__Exercise description__
Retype only what runs from the first line of the listing to the line holding "[105.04-106.10s]", both included. Do not retype the pictures.

__Available data__
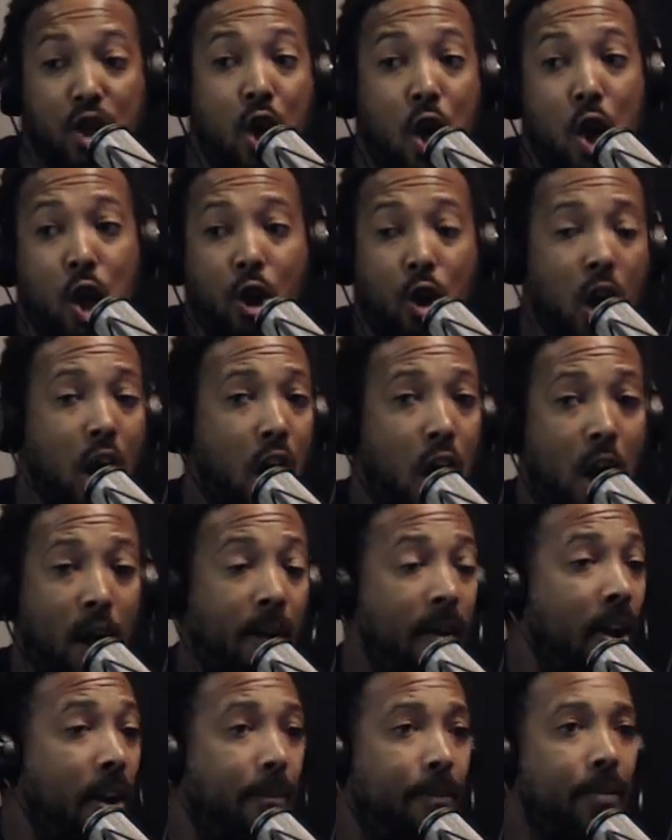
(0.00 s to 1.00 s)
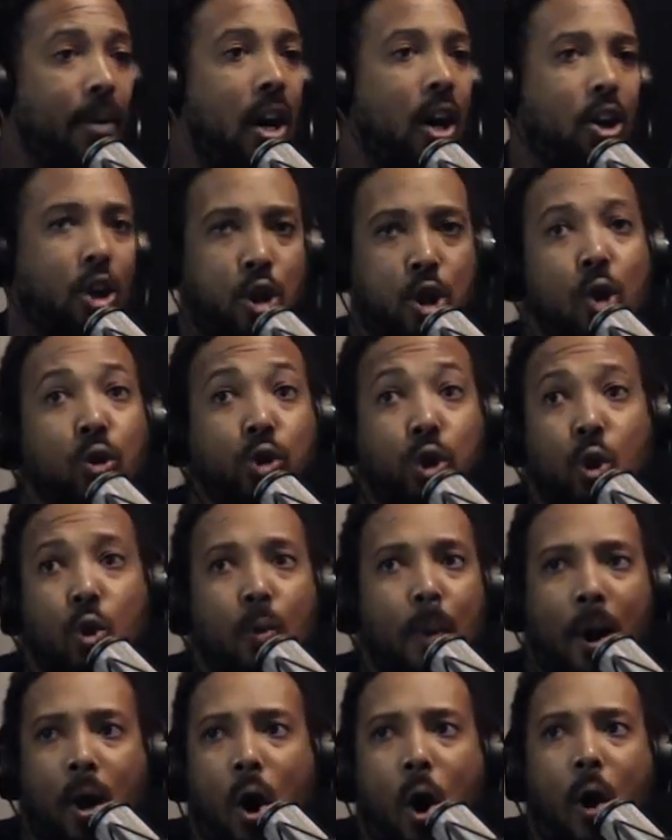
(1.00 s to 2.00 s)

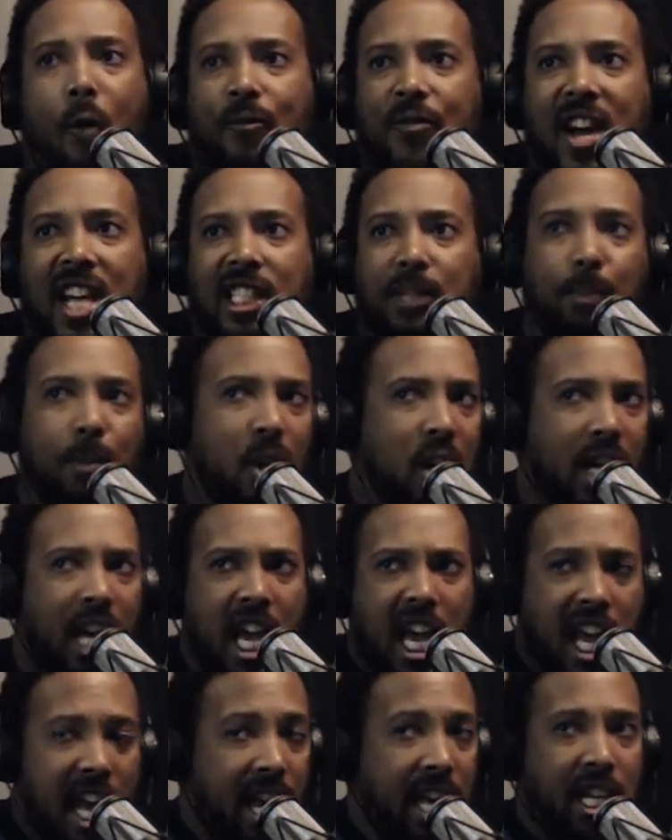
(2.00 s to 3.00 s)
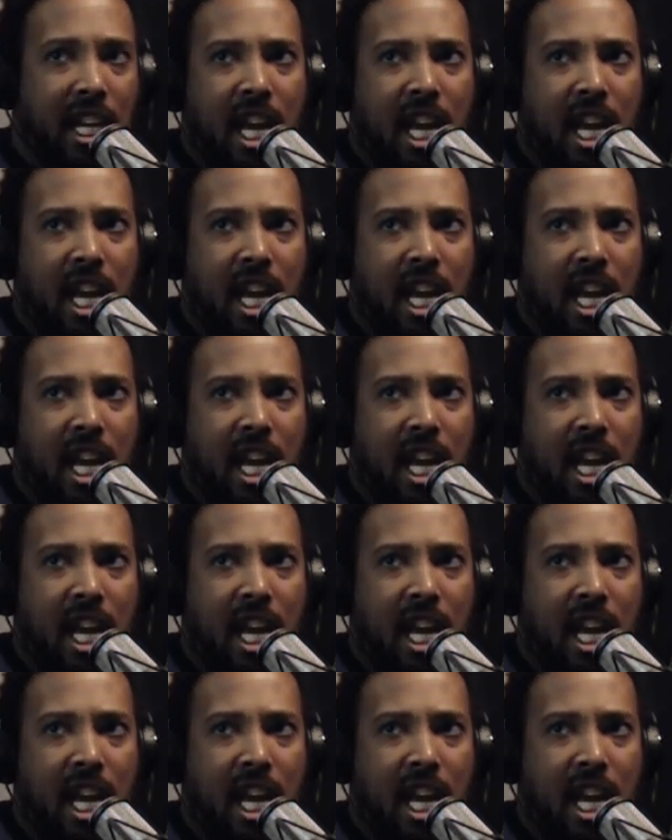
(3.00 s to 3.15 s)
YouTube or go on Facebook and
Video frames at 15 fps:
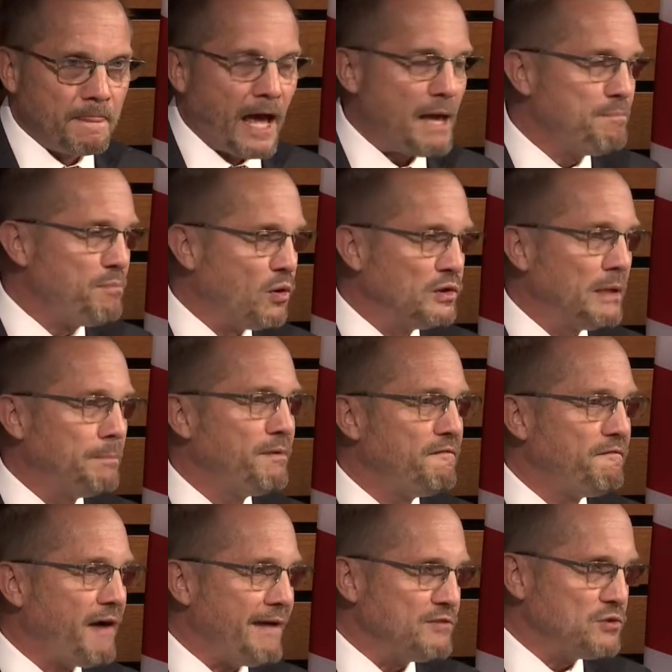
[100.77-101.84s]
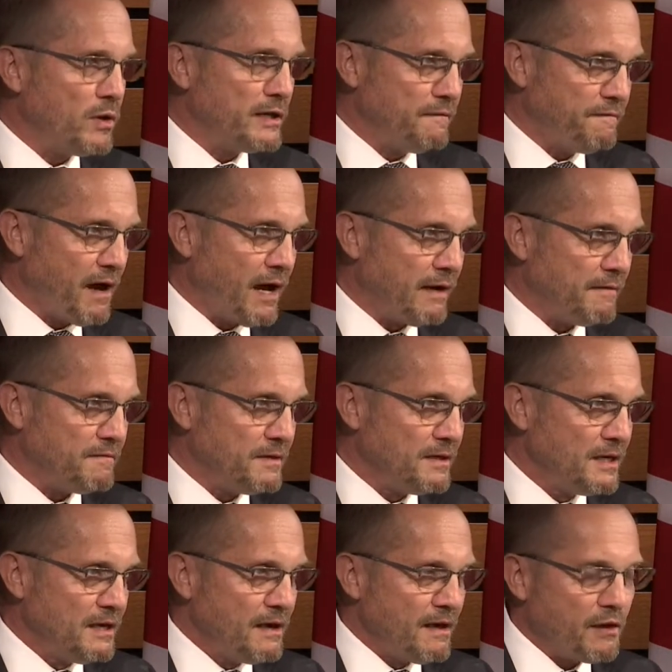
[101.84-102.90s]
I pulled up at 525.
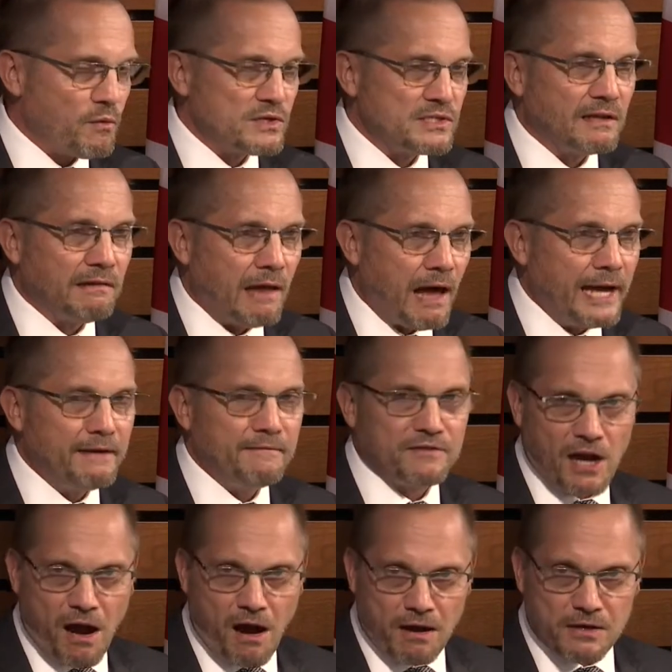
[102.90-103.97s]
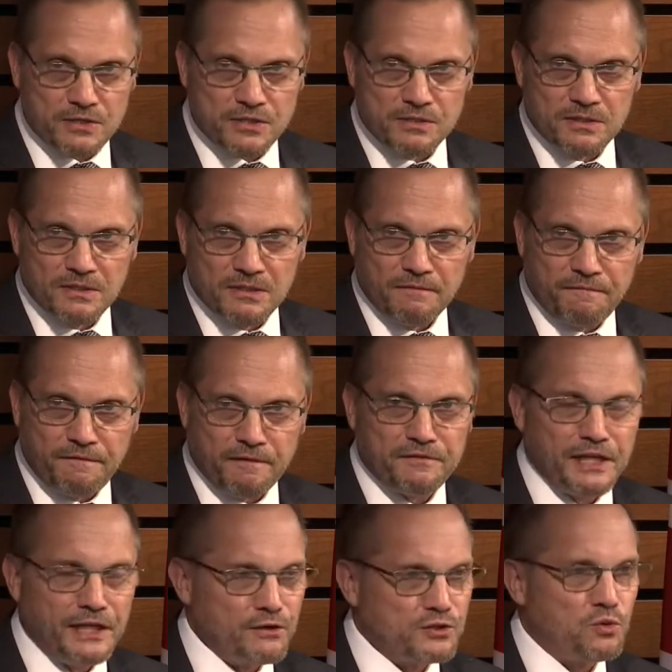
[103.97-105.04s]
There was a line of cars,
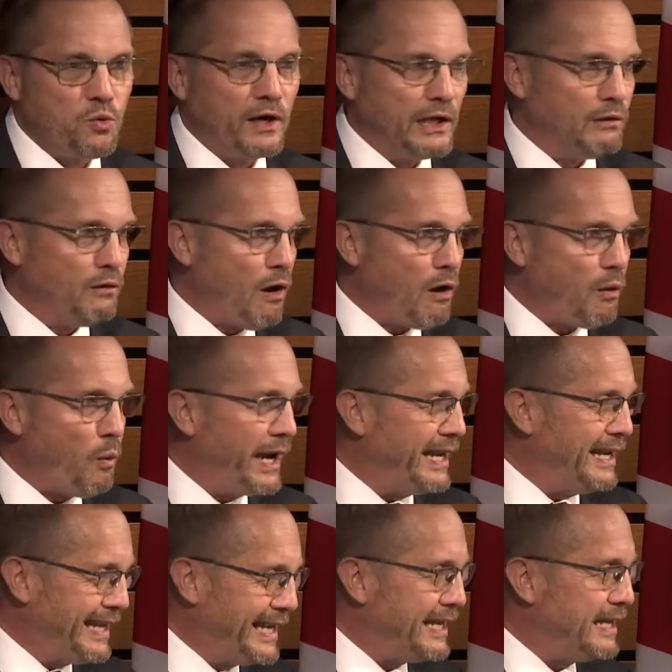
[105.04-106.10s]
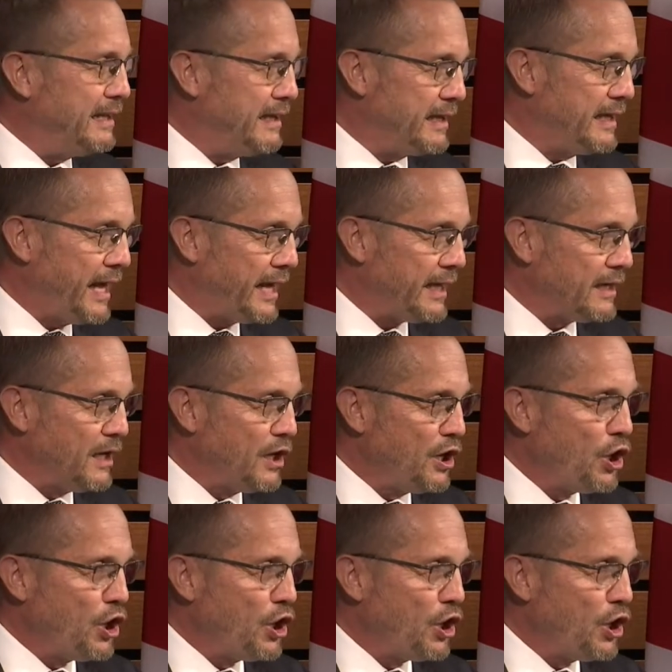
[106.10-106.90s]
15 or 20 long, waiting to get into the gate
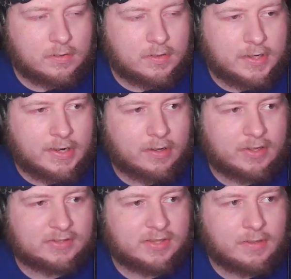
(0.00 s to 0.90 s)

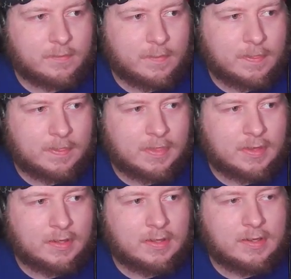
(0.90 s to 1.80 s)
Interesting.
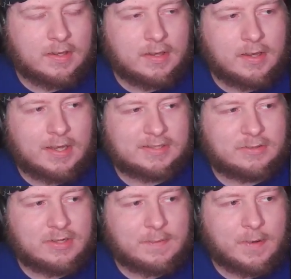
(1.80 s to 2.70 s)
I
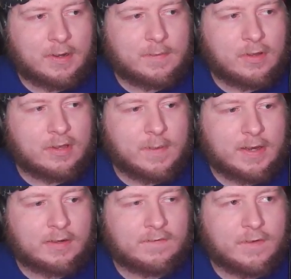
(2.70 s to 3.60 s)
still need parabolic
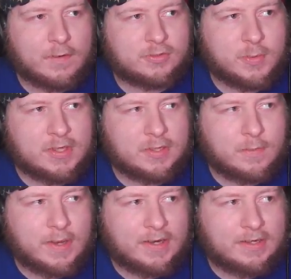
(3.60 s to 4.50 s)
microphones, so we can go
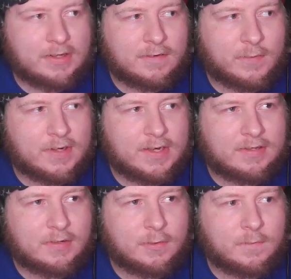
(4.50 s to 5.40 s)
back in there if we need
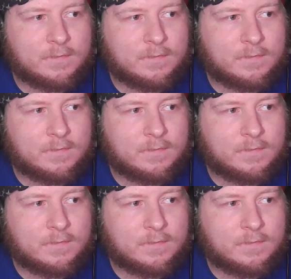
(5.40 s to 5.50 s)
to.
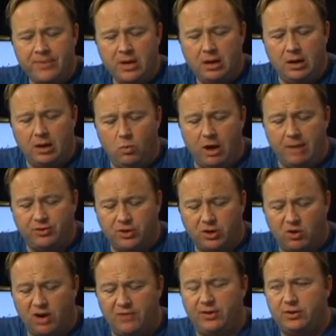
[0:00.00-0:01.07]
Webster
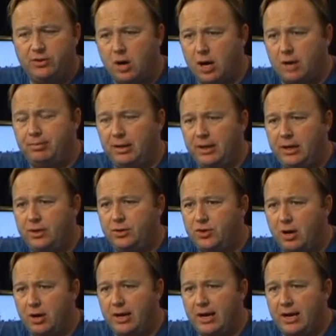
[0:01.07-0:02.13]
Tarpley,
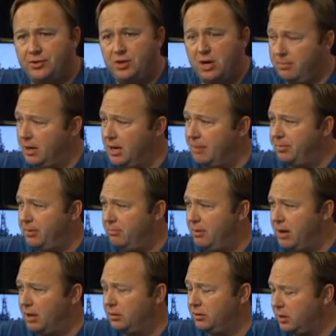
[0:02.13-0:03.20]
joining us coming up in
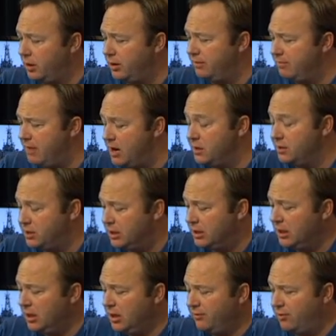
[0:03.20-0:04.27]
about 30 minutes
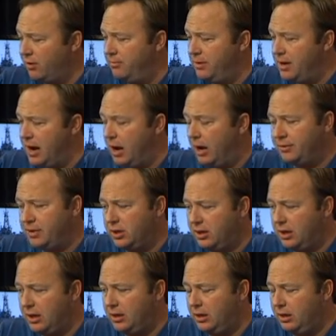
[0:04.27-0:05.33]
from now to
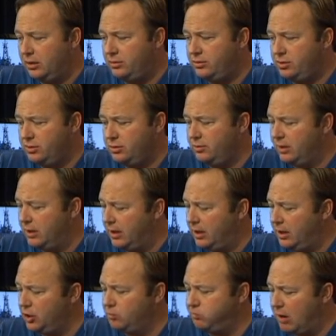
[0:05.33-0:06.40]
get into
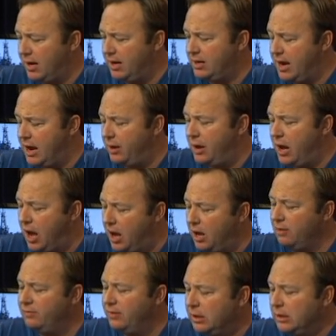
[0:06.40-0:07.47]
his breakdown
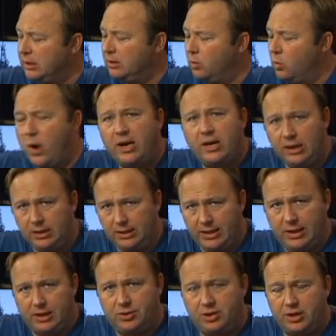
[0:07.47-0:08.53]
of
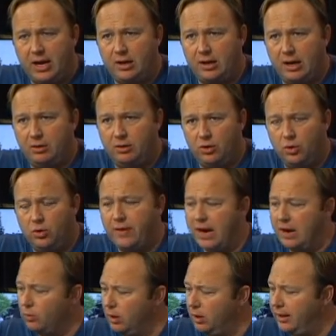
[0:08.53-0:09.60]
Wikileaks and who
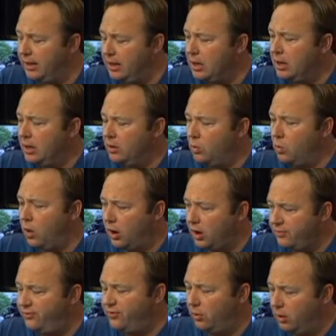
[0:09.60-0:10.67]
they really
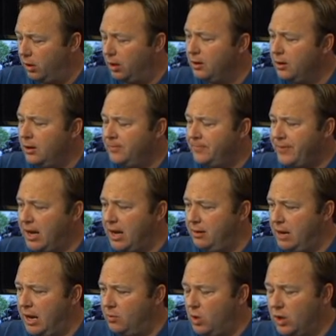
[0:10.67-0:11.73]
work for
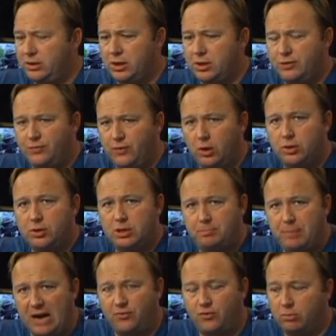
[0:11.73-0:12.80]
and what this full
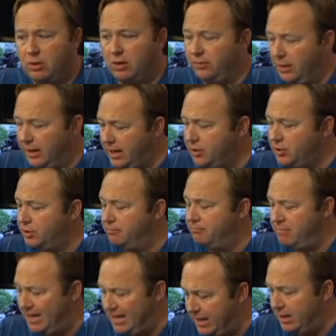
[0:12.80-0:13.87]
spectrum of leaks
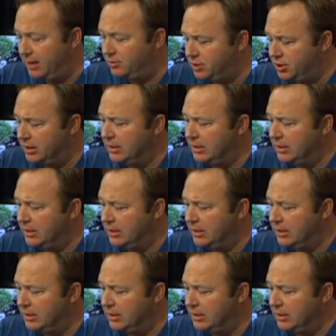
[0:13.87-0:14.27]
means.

__Result of the task__
(0.00 s to 1.00 s)
(1.00 s to 2.00 s)

(2.00 s to 3.00 s)
(3.00 s to 3.15 s)
YouTube or go on Facebook and
Video frames at 15 fps:
[100.77-101.84s]
[101.84-102.90s]
I pulled up at 525.
[102.90-103.97s]
[103.97-105.04s]
There was a line of cars,
[105.04-106.10s]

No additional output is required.